- **PROMPT**: Omit the pictures and output every entry below exactly as written.

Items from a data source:
----------

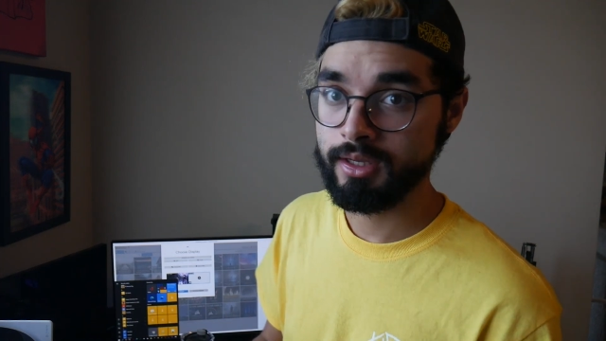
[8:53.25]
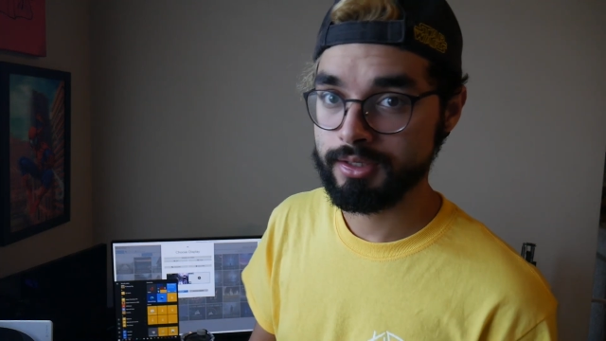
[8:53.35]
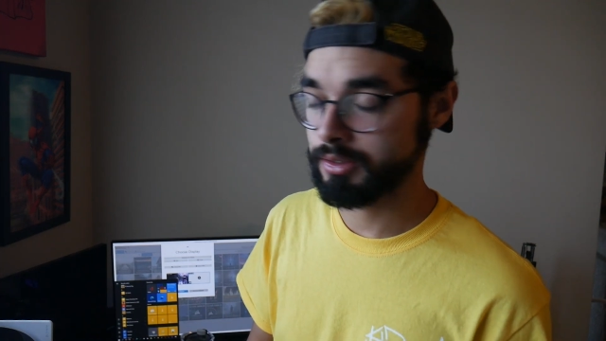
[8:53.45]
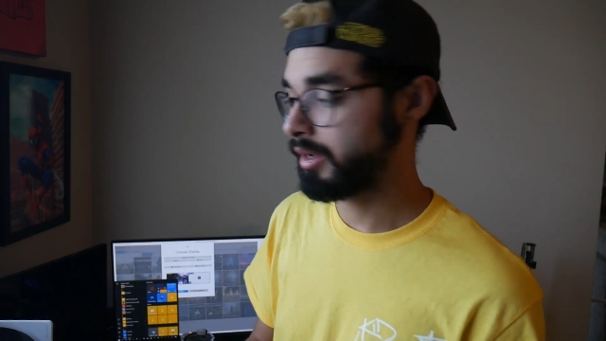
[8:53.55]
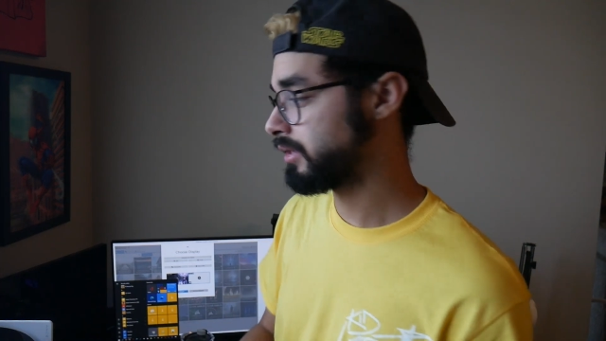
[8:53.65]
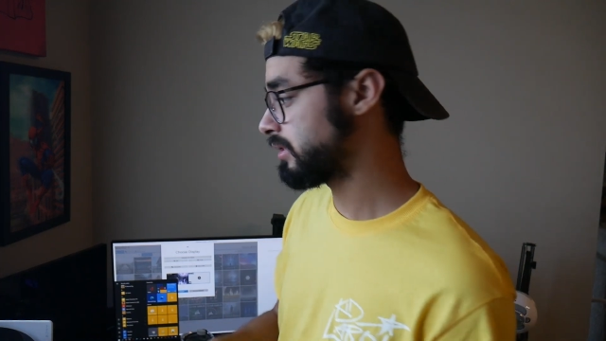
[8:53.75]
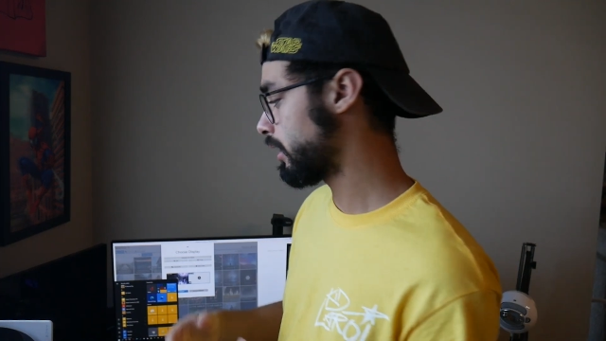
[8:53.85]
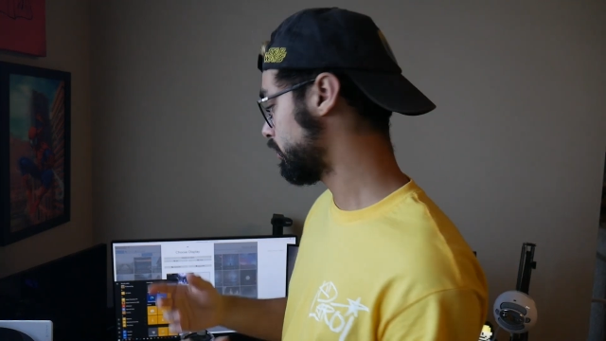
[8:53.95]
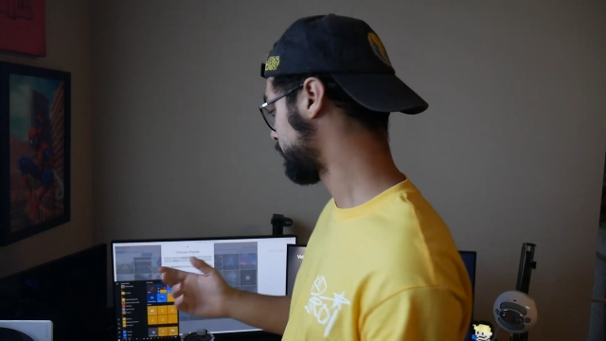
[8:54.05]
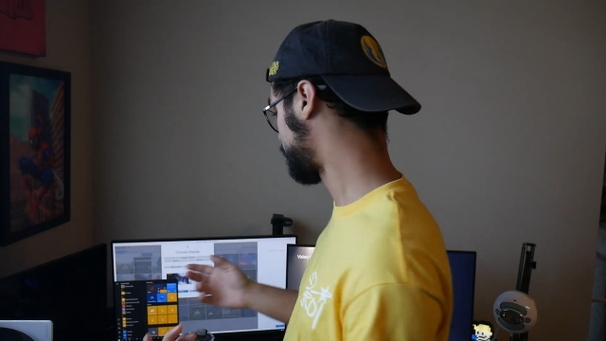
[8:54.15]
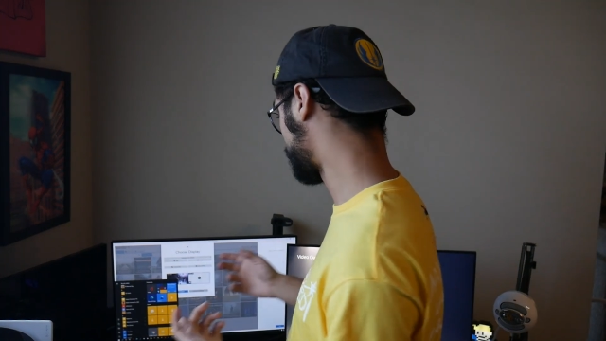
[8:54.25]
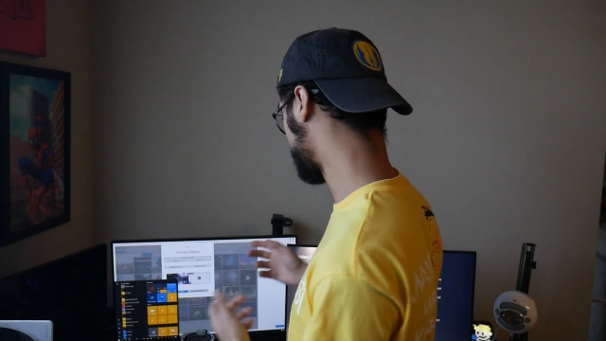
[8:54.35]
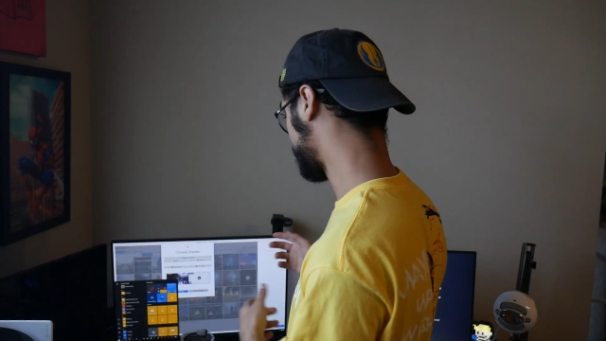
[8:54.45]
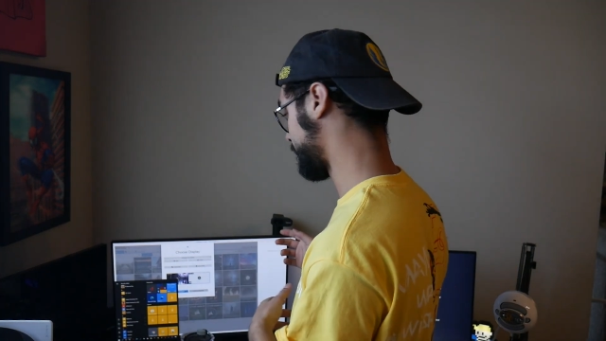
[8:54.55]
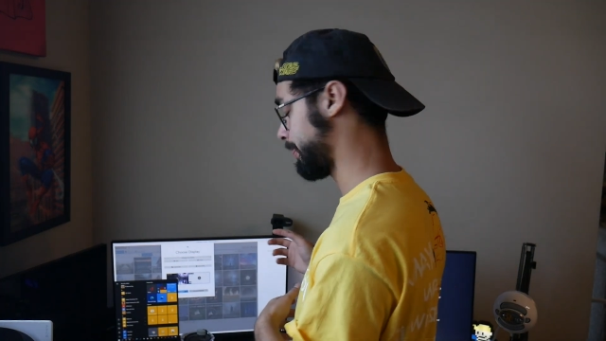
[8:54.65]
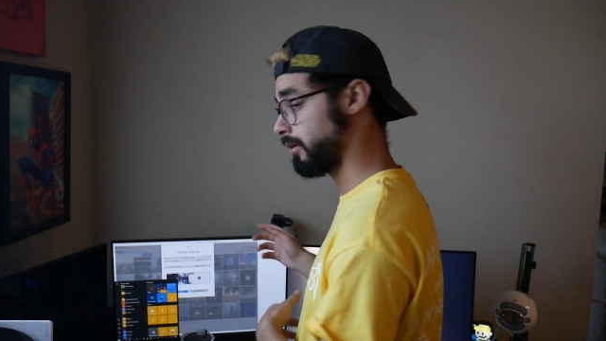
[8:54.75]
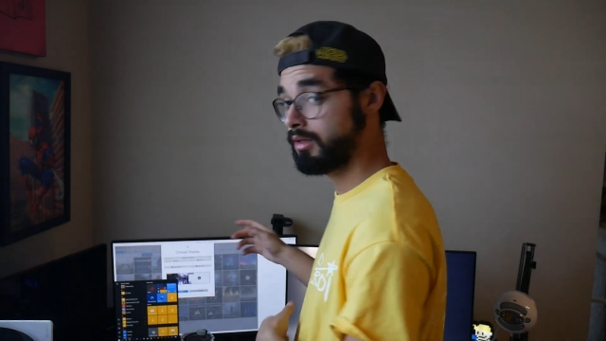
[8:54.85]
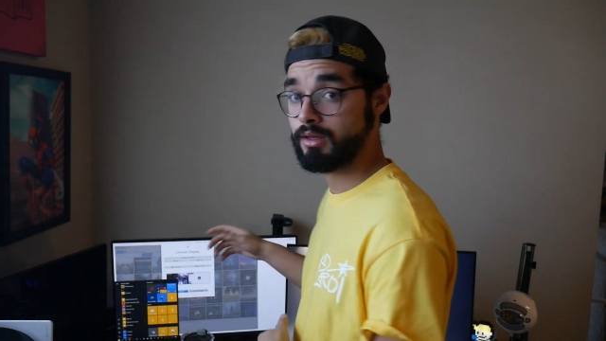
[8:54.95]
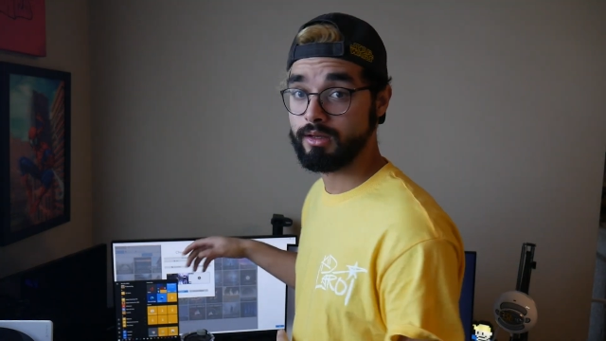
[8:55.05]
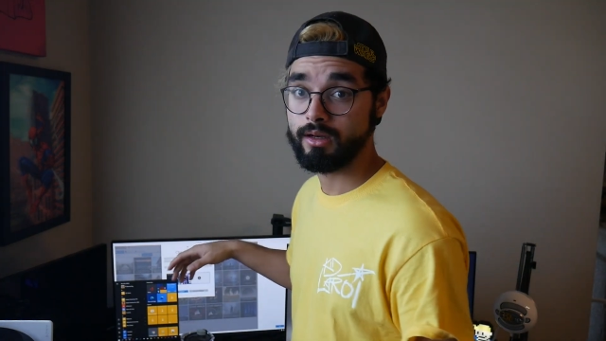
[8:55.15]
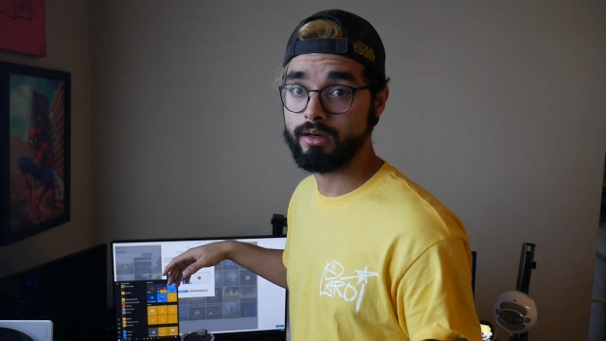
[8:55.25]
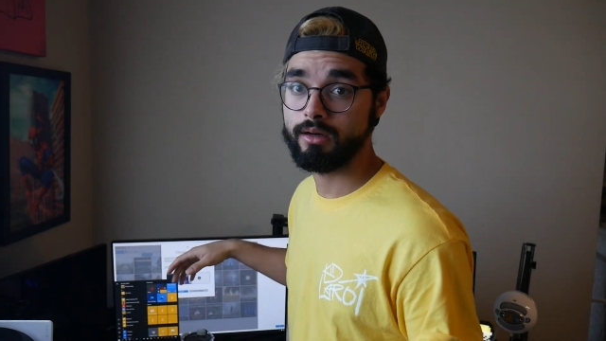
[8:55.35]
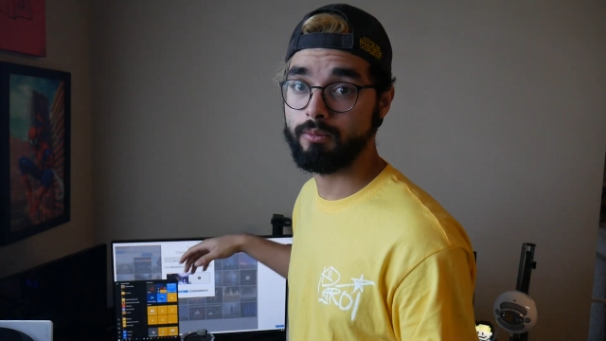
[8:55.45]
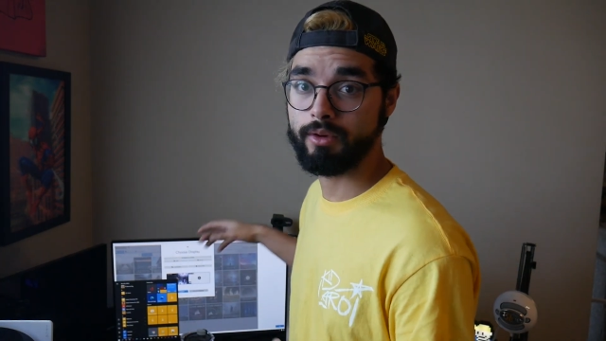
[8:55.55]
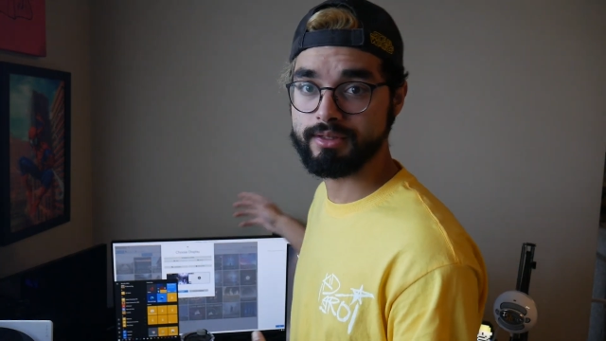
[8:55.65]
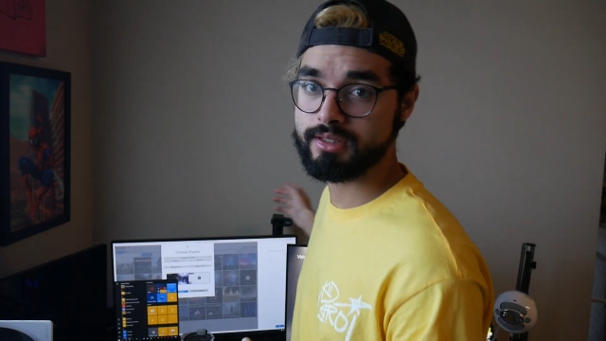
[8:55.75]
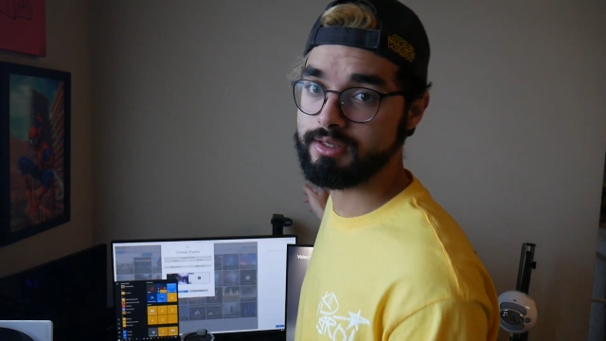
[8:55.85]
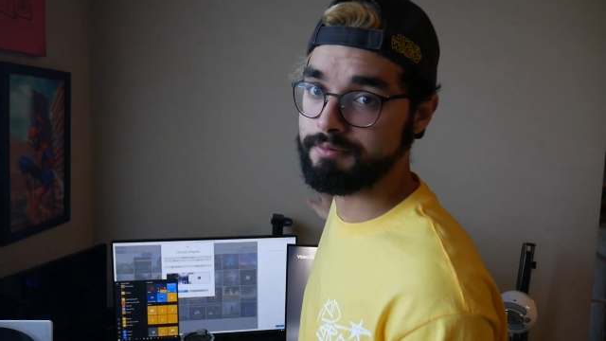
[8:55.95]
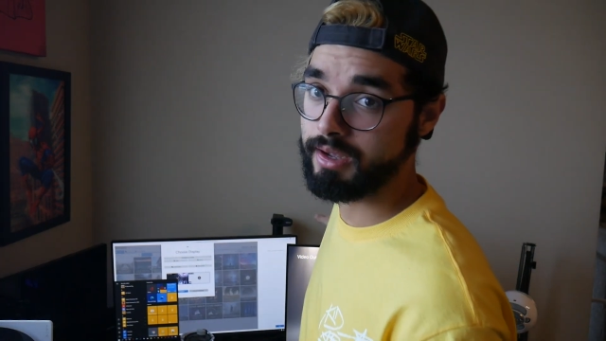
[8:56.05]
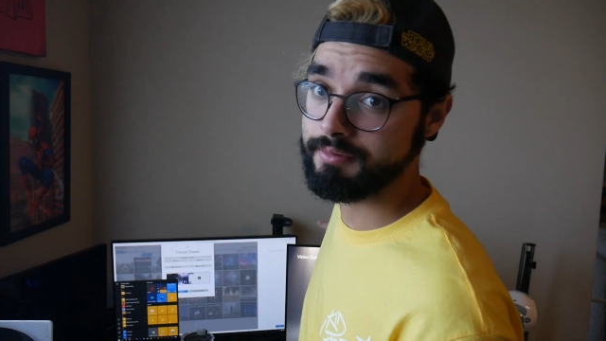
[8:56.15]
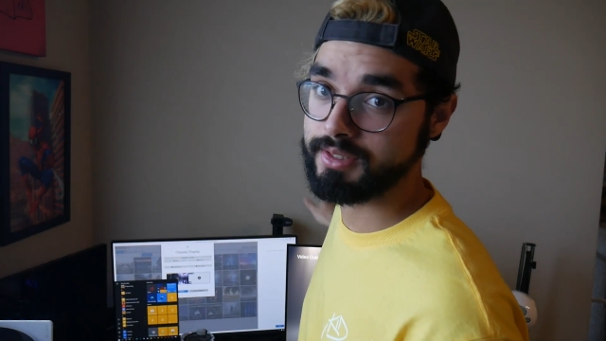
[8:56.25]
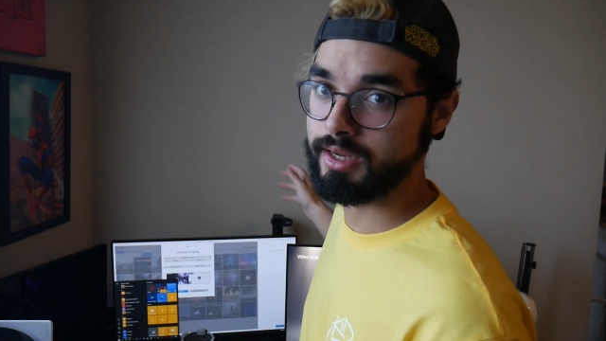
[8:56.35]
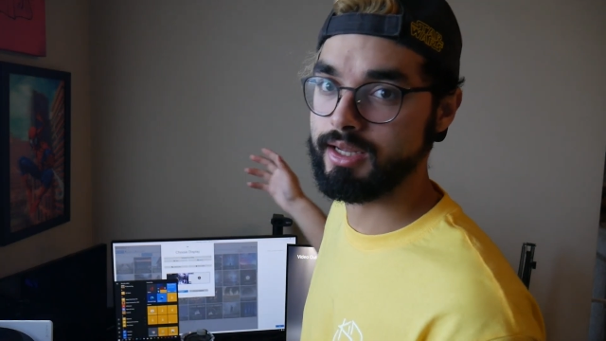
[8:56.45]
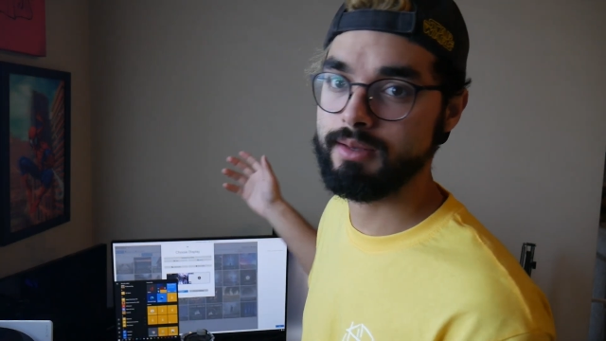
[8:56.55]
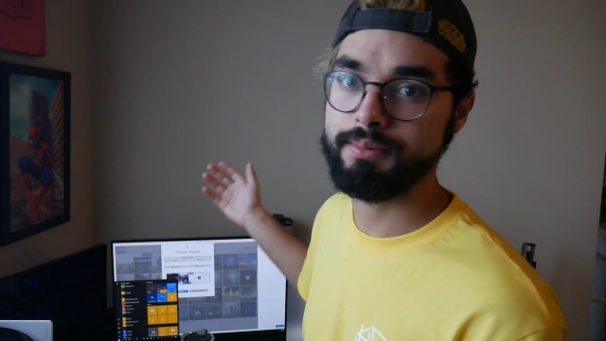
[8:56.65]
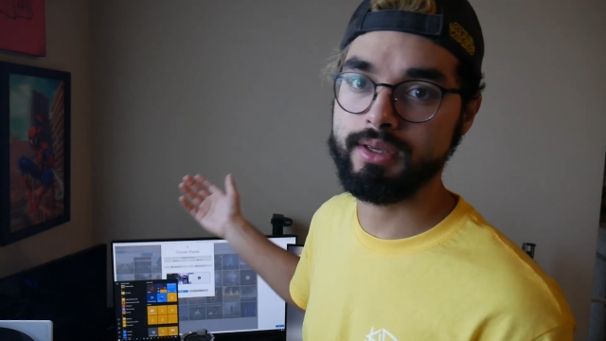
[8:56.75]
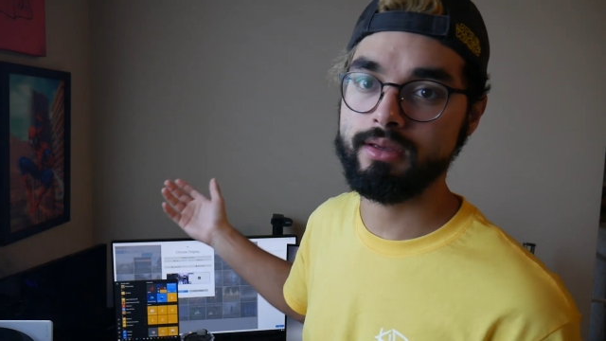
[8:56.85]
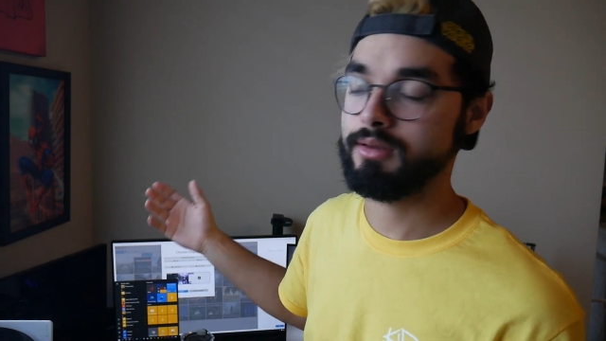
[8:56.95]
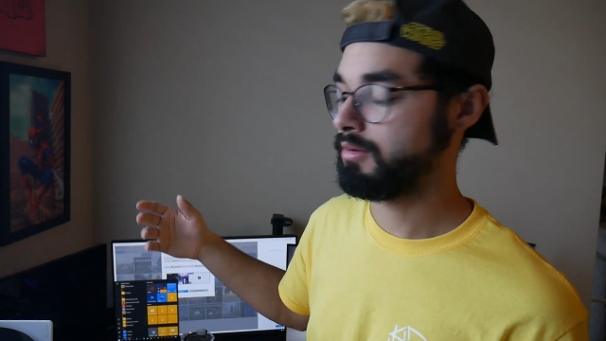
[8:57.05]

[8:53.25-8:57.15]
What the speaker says: So I settled for a 165 1080p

----------

- **SOLUTION FOR THIS PROBLEM**:
[8:53.25]
[8:53.35]
[8:53.45]
[8:53.55]
[8:53.65]
[8:53.75]
[8:53.85]
[8:53.95]
[8:54.05]
[8:54.15]
[8:54.25]
[8:54.35]
[8:54.45]
[8:54.55]
[8:54.65]
[8:54.75]
[8:54.85]
[8:54.95]
[8:55.05]
[8:55.15]
[8:55.25]
[8:55.35]
[8:55.45]
[8:55.55]
[8:55.65]
[8:55.75]
[8:55.85]
[8:55.95]
[8:56.05]
[8:56.15]
[8:56.25]
[8:56.35]
[8:56.45]
[8:56.55]
[8:56.65]
[8:56.75]
[8:56.85]
[8:56.95]
[8:57.05]

[8:53.25-8:57.15]
What the speaker says: So I settled for a 165 1080p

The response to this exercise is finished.